La "contumaz búsqueda de ese modelo de ruptura, desoyendo los requerimientos formulados por el Tribunal Constitucional, vulnera bienes jurídicos del máximo rango", añaden los magistrados. La conversión del «derecho a decidir» como indiscutible facultad inherente a todo ser humano -argumentan- en un derecho colectivo asociado a un pueblo, "encerrará siempre un salto en el vacío". No existe un «derecho a decidir» ejercitable fuera de los límites jurídicos definidos por la propia sociedad. "No existe tal derecho. Su realidad no es otra que la de una aspiración política".
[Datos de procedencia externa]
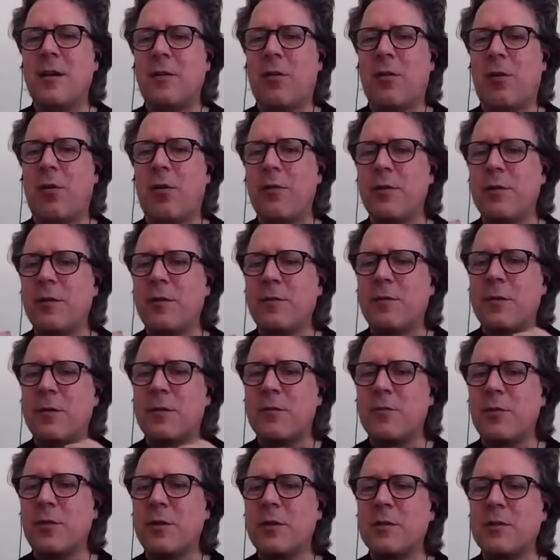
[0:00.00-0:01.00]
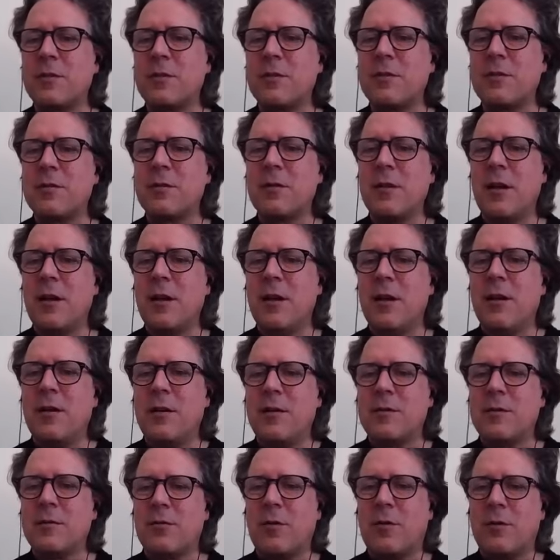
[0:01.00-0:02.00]
all the different risks.
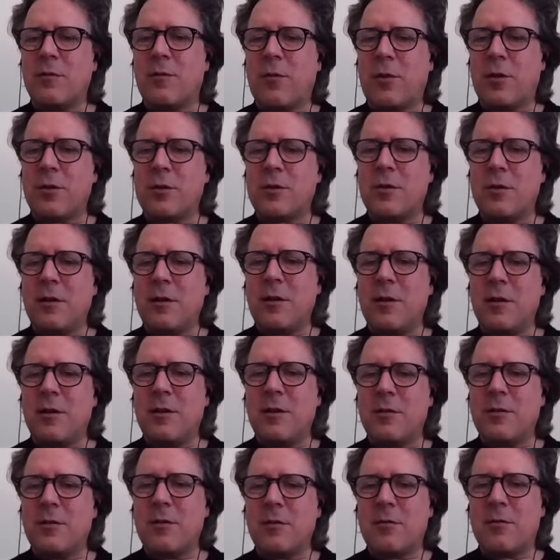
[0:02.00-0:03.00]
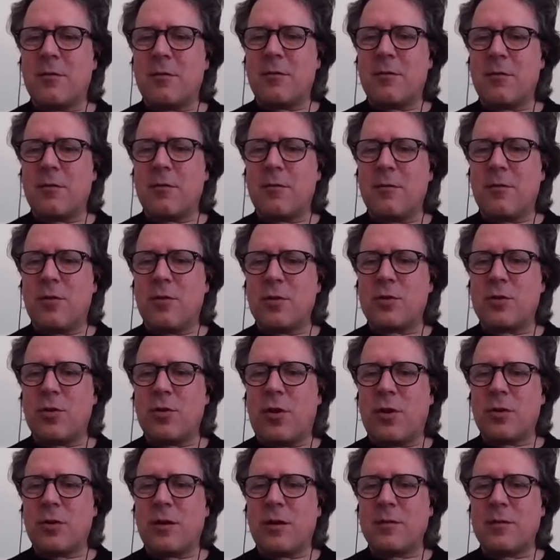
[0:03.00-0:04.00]
So unfortunately, the the
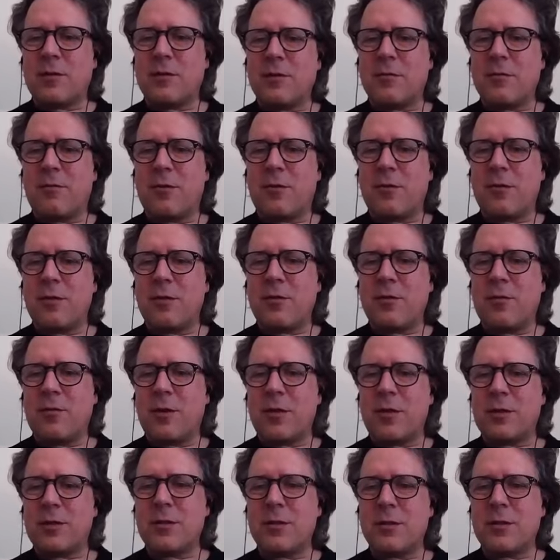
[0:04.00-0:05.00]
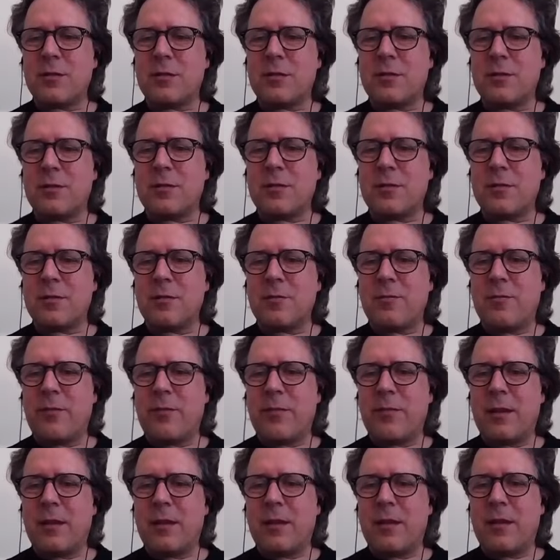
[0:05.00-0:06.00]
short answer for your question is
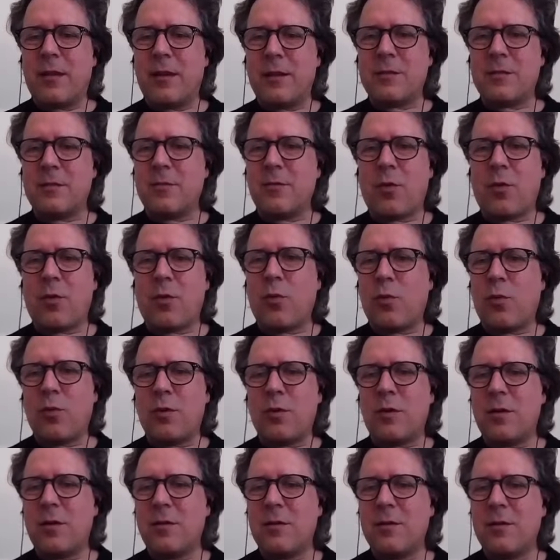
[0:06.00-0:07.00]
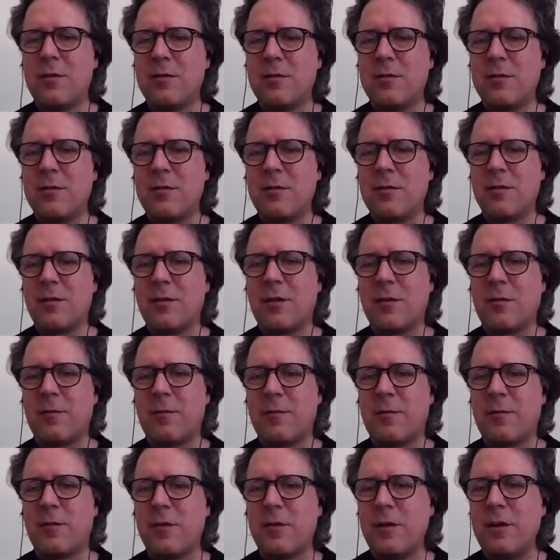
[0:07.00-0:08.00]
there's no kind of
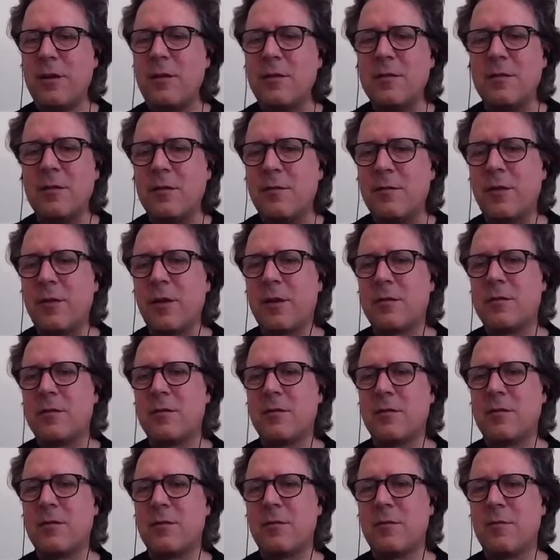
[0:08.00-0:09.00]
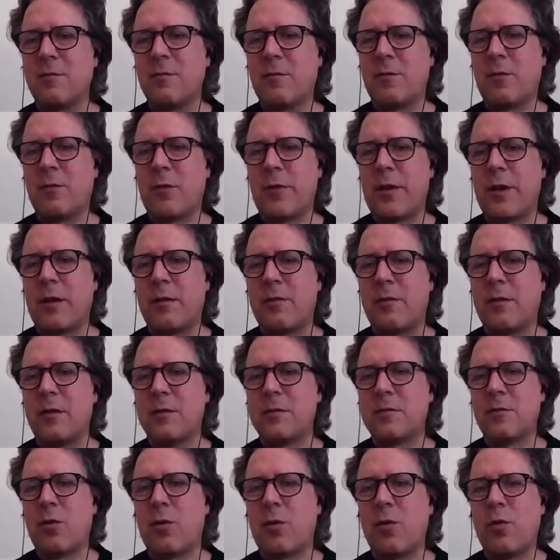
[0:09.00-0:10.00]
easy fix for that.
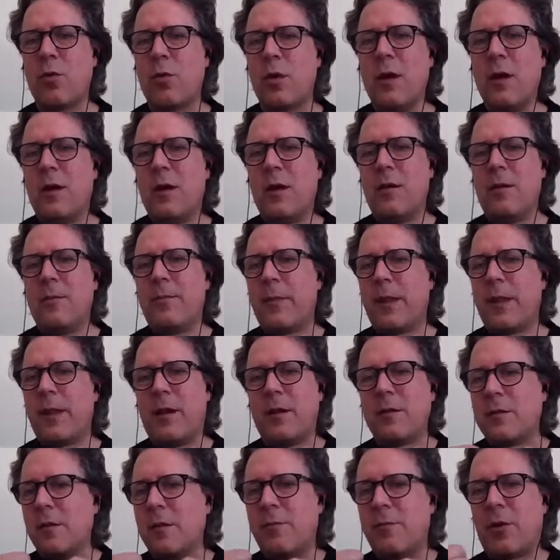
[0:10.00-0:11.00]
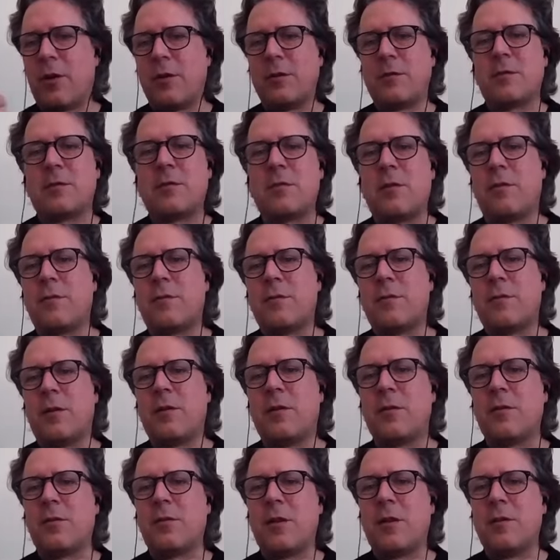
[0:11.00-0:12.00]
There's no antivirus software
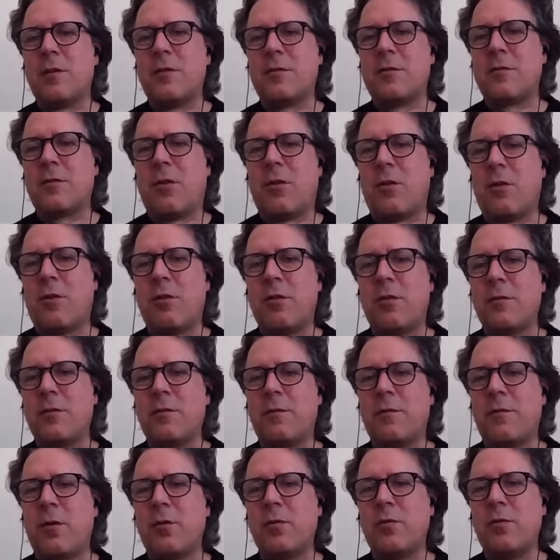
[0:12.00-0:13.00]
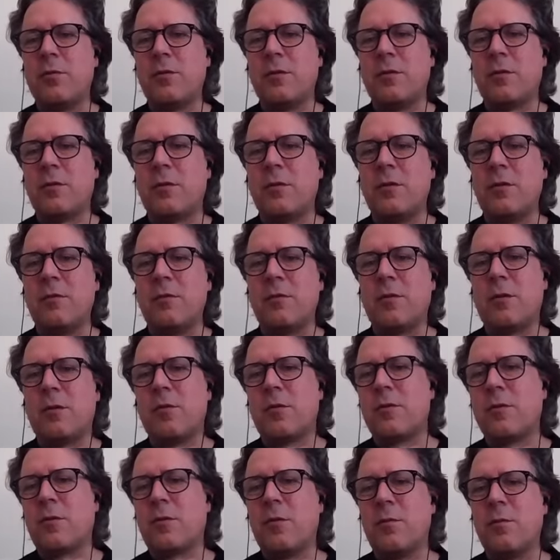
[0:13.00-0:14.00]
that you can install on a phone or
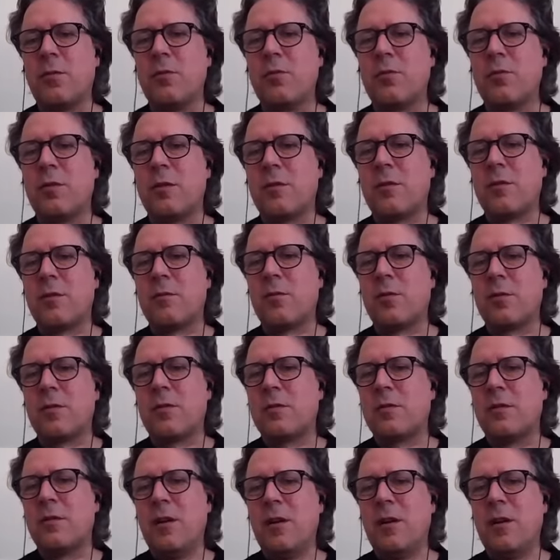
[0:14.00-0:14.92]
on a computer that would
"La democracia presupone, es cierto, el derecho a votar, pero es algo más que eso. Supone también el respeto por los derechos políticos que el sistema constitucional reconoce a otros ciudadanos, el reconocimiento de los equilibrios entre poderes, el acatamiento de las resoluciones judiciales y, en fin, la idea compartida de que la construcción del futuro de una comunidad en democracia solo es posible respetando el marco jurídico que es expresión de la soberanía popular".

Ese presumible derecho de autodeterminación, mantiene la Sala, "sería solo de una parte de la ciudadanía: la que se dejó seducir por las llamadas del Govern y otros agentes sociales y políticos a una votación que se presentaba falazmente como legítima". Y se ejercitaría, continúa, "marginando y despreciando a otro enorme bloque ciudadano que optaron por no participar en esa convocatoria por considerarla fantasiosa, ilegal y también presumiblemente ilegítima".
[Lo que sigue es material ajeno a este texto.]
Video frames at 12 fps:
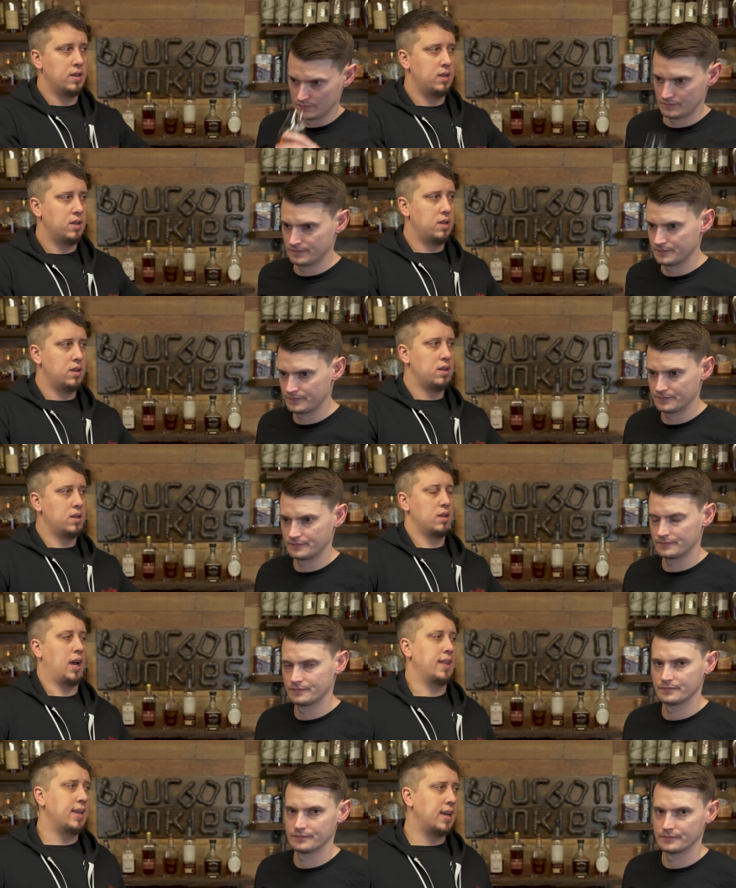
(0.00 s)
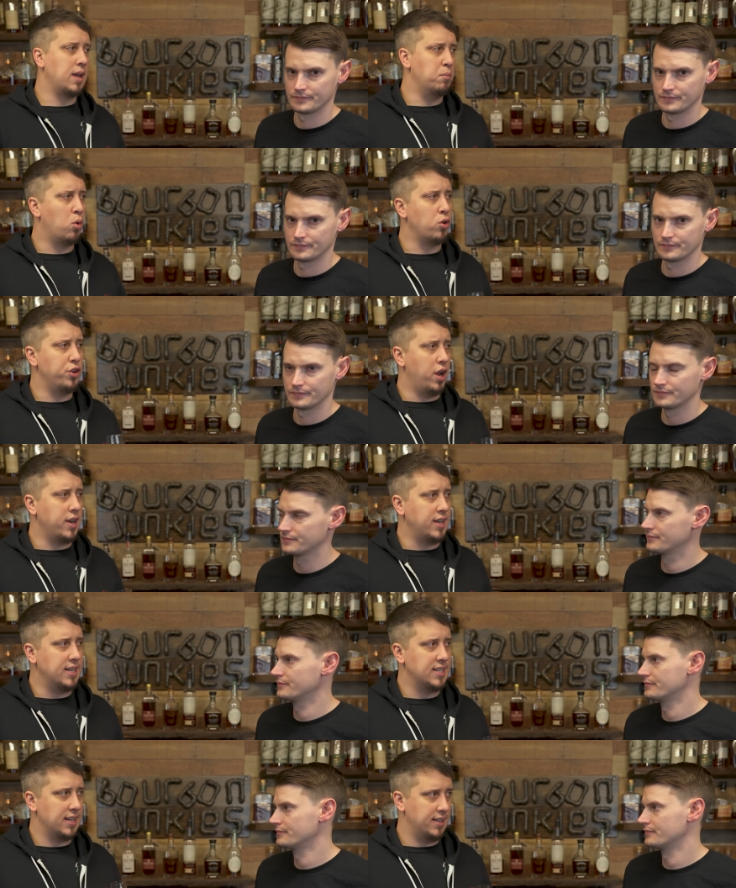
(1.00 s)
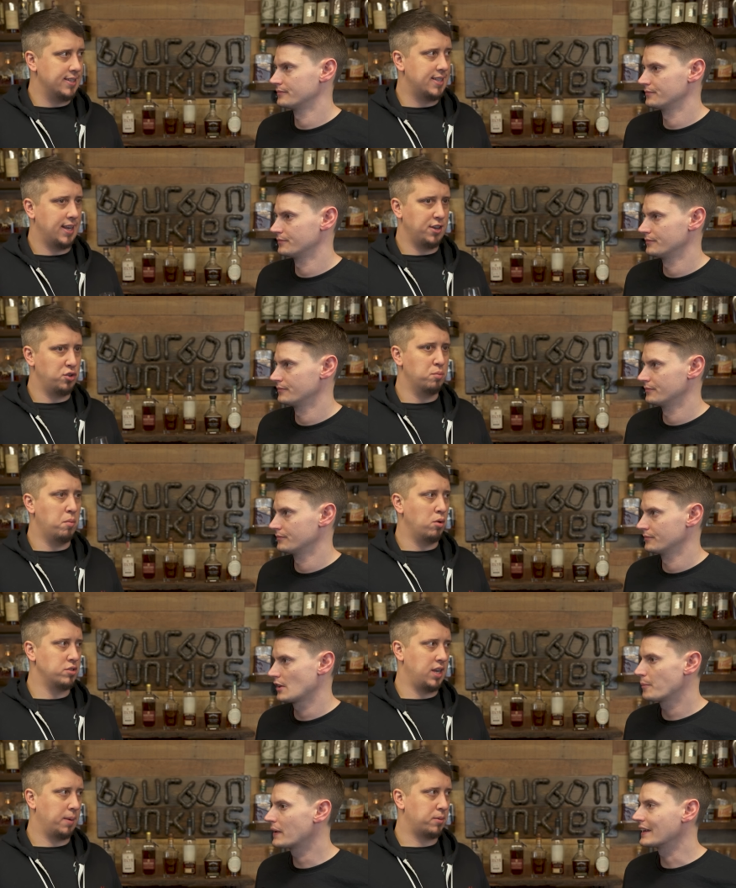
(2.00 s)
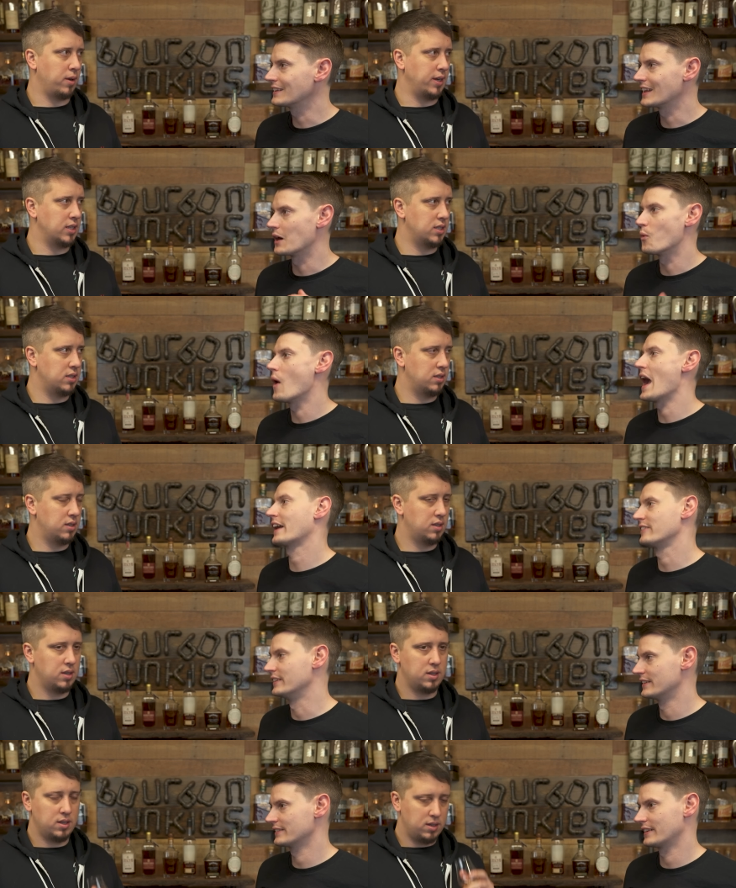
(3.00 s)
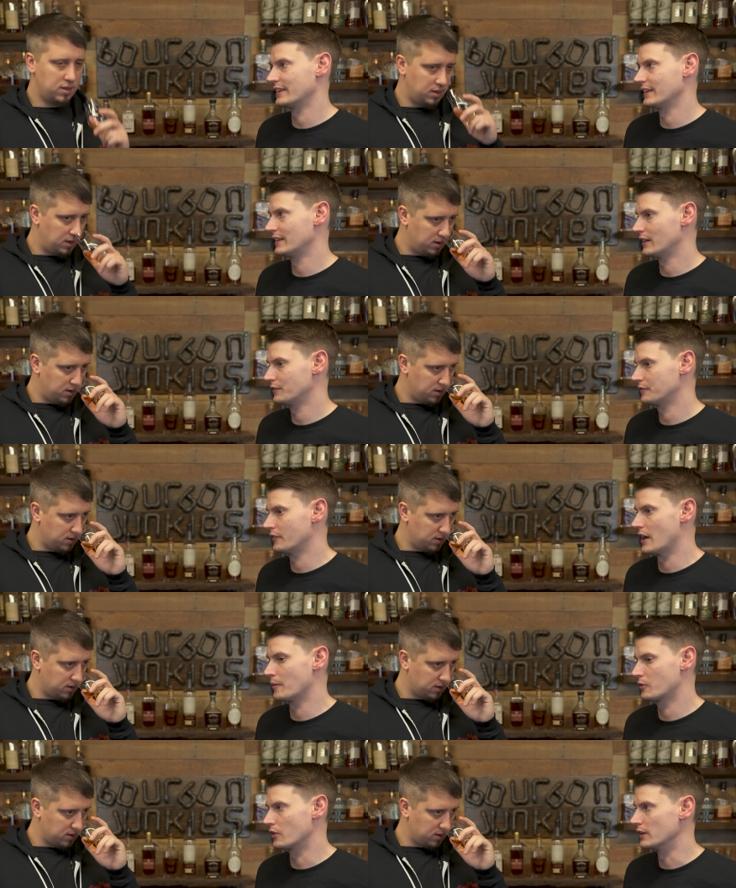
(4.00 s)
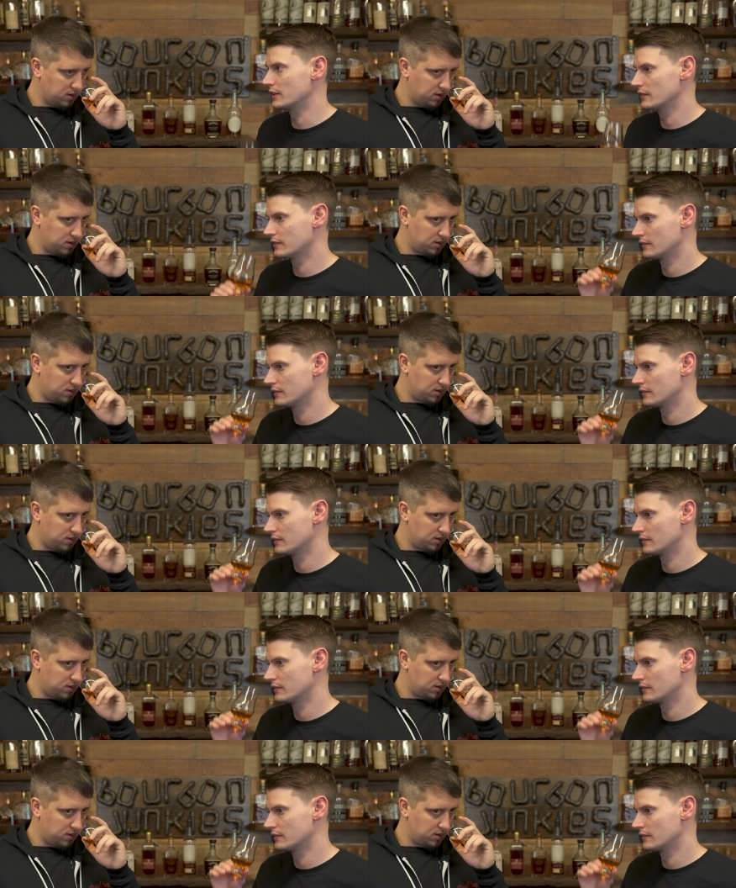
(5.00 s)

Speaker 1: I think I get more nuttiness on this than I do most Knob But I get Creeks. that
Speaker 2: waxiness that I get off Knob Creek.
Frente al argumento de las defensas respecto a una sobreprotección de la unidad de España, la sentencia destaca que la protección de la unidad territorial de España no es una extravagancia que singularice nuestro sistema constitucional. La práctica totalidad de las constituciones europeas incluye preceptos encaminados a reforzar la integridad del territorio sobre el que se asientan los respectivos Estados.
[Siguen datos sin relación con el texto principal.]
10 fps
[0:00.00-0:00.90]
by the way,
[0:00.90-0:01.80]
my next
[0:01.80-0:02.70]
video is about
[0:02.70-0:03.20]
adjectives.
Los textos constitucionales de algunos de los países de origen de los observadores internacionales contratados por el gobierno autonómico catalán -que en su declaración como testigos en el juicio oral censuraron la iniciativa jurisdiccional encaminada a impedir el referéndum-, incluyen normas de especial rigor. La Constitución alemana declara inconstitucionales «los partidos que, por sus objetivos o por el comportamiento de sus miembros, busquen mermar o eliminar el orden constitucional democrático y de libertad, o pongan en peligro la existencia de la República Federal Alemana» (art. 21.2). La Constitución francesa de 1958 se abre con un precepto en el que se proclama que «Francia es una República indivisible...» (art. 1). El Presidente de la República «vigila por el respeto de la Constitución y asegura (...) la continuidad del Estado» (art. 5). La Constitución italiana de 1947 declara que «la República, una e indivisible, reconoce y promueve las autonomías locales» (art. 5). En Portugal, la Constitución de 1976 señala que «el Estado es unitario» (art. 6) y el Presidente de la República ostenta la representación de la República Portuguesa y quien «...garantiza la independencia nacional y la unidad del Estado» (art. 120).